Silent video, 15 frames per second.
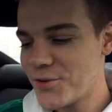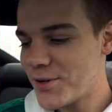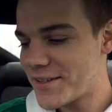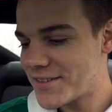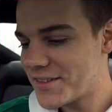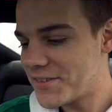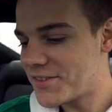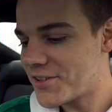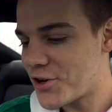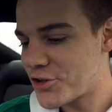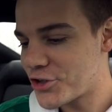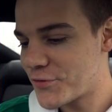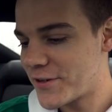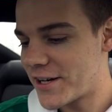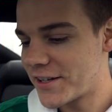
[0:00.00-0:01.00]
So, jetzt sitze ich auch
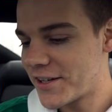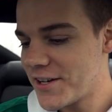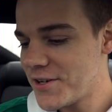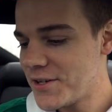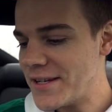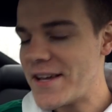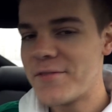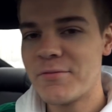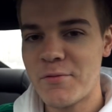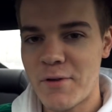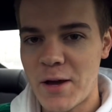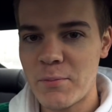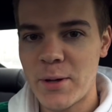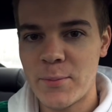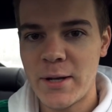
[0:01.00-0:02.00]
schon wieder drin. Wir
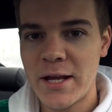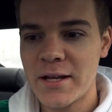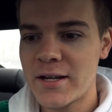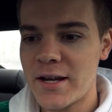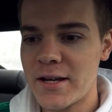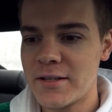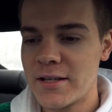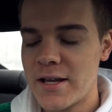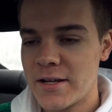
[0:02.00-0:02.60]
waren beim Lenkrad.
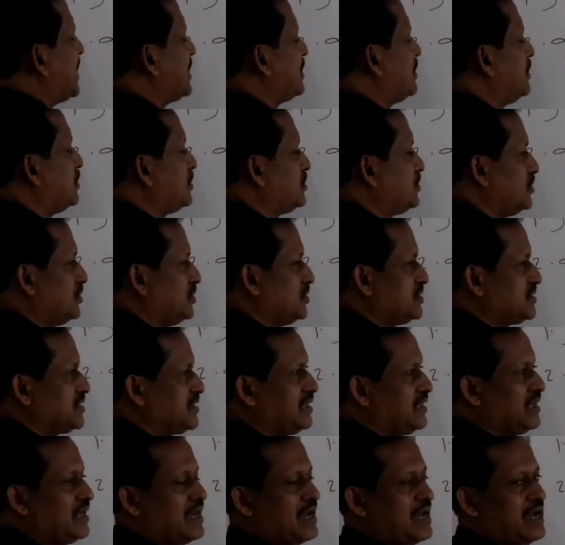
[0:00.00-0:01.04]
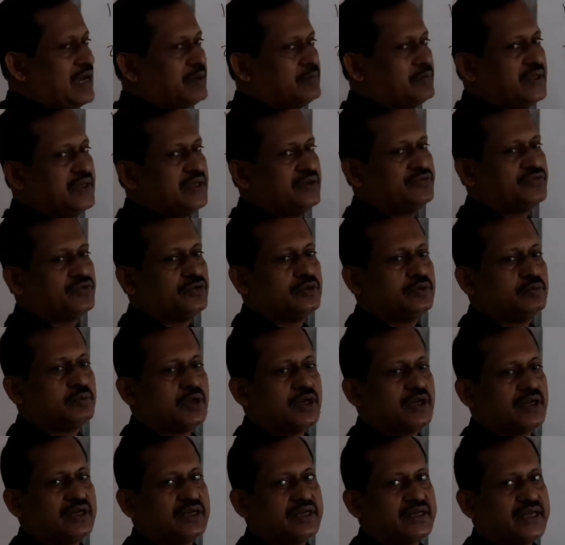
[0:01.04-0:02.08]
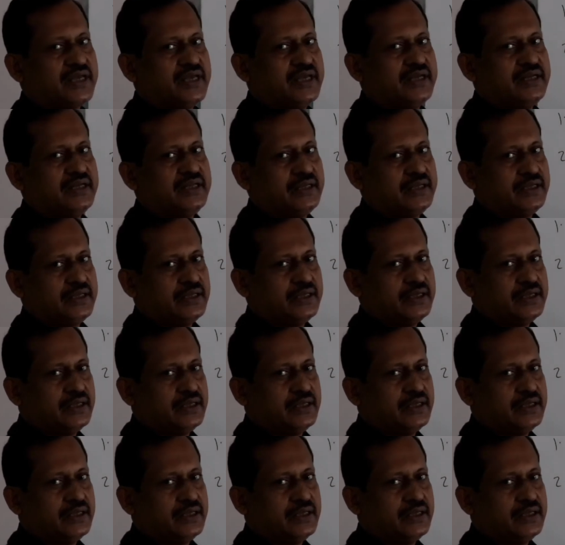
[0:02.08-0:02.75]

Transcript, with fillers: বাংলা অর্থ হচ্ছে আমি ফুটবল খেলি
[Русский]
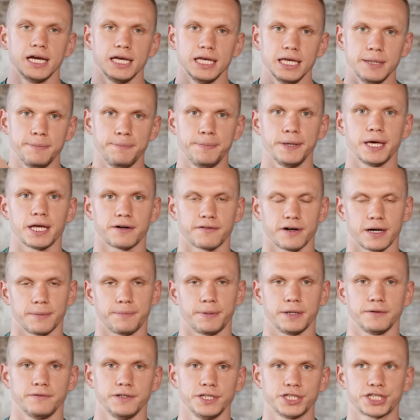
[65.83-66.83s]
И первая
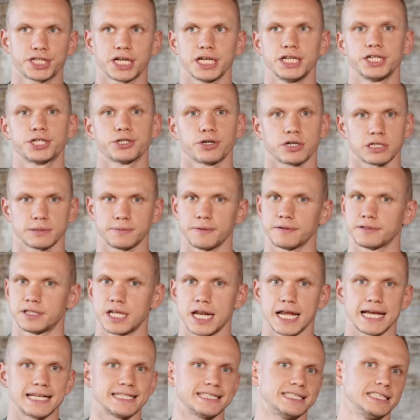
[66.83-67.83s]
привычка, еще раз
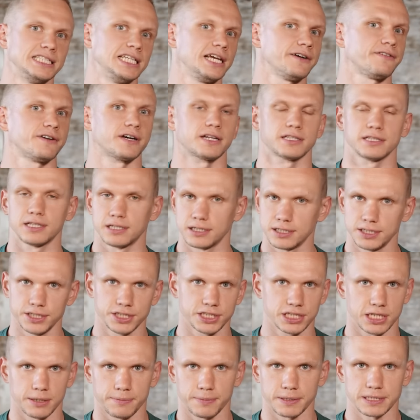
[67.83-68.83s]
повторяюсь, не в
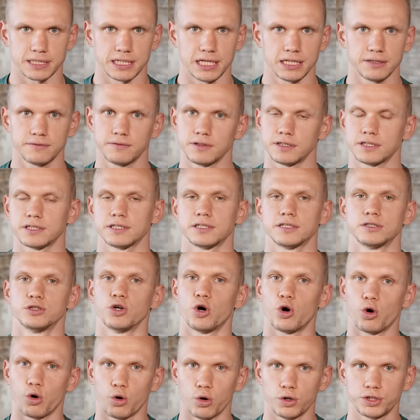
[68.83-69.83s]
хронологической последовательности,
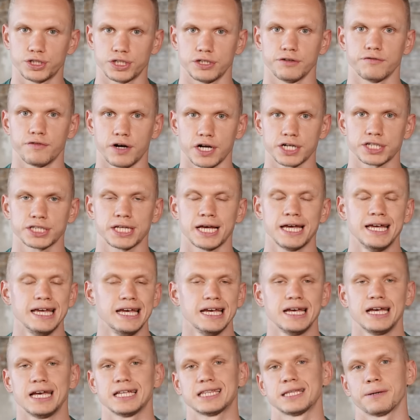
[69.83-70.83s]
но очень важно,
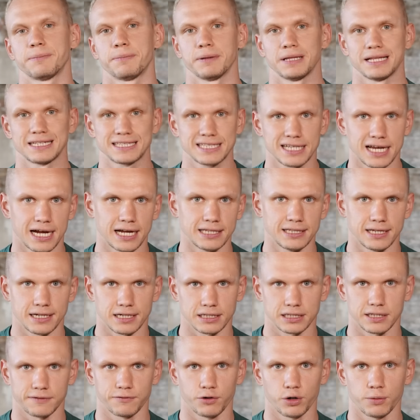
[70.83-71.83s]
это полоскание
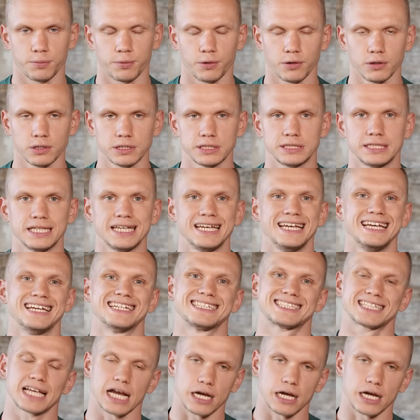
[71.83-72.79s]
ротовой полости с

^^^^

# Task to carry out
Go to the line that contains "[0:00.00-0:01.04]" and copy exactly from there through the last line of the records above, both included. Omit pictures.

# Output for this exercise
[0:00.00-0:01.04]
[0:01.04-0:02.08]
[0:02.08-0:02.75]

Transcript, with fillers: বাংলা অর্থ হচ্ছে আমি ফুটবল খেলি
[Русский]
[65.83-66.83s]
И первая
[66.83-67.83s]
привычка, еще раз
[67.83-68.83s]
повторяюсь, не в
[68.83-69.83s]
хронологической последовательности,
[69.83-70.83s]
но очень важно,
[70.83-71.83s]
это полоскание
[71.83-72.79s]
ротовой полости с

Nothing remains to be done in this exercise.